Canonical URL: <https://datadriven.io/problems/no_gaps>

Domain: SQL · Difficulty: easy · Seniority: L3

## Problem

The email marketing team is preparing a campaign blast and needs a clean contact list with no blank fields. For each user, show their username, email address (substituting 'unknown' if the email is missing), and age bucket (substituting 'unspecified' if the age bucket is missing). Only include users whose account is currently active.

## Worked solution and explanation

### Why this problem exists in real interviews

The interviewer wants to see you apply gap-and-island and null handling to users.username while accounting for the distribution of email.
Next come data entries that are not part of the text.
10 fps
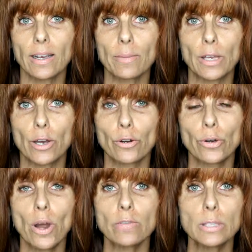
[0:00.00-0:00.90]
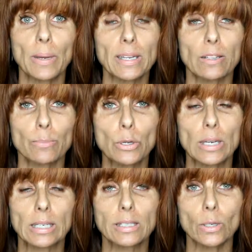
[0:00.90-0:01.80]
I am the owner of SpaDelic Beauty
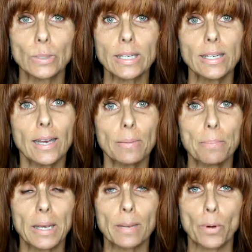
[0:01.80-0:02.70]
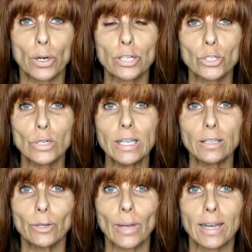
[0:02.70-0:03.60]
Consulting and Makeup Artistry
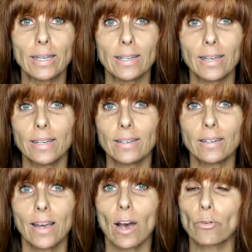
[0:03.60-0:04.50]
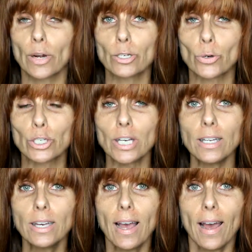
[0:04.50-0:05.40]
located in Alpharetta,
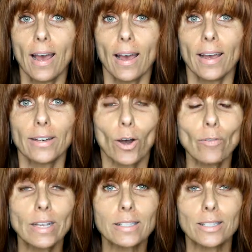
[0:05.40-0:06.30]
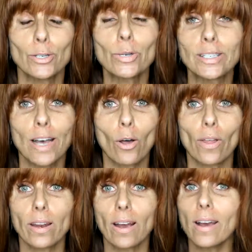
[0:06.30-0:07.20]
Georgia. And obviously you can tell
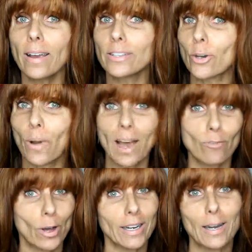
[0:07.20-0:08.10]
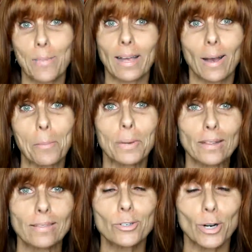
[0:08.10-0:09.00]
that I don't have on any makeup,
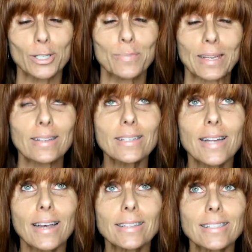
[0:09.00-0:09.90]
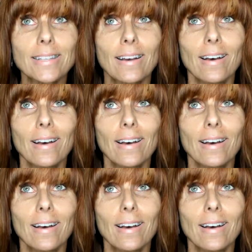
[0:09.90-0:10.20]
and trust me, this takes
This surfaces as a fundamentals check because small logic errors produce results that look correct at a glance.

---

### Break down the requirements

#### Step 1: Filter to active accounts

`WHERE account_status = 'active'` restricts the result to current users.

#### Step 2: Substitute defaults for NULLs

`COALESCE(email, 'unknown')` and `COALESCE(age_bucket, 'unspecified')` replace missing values with the specified defaults.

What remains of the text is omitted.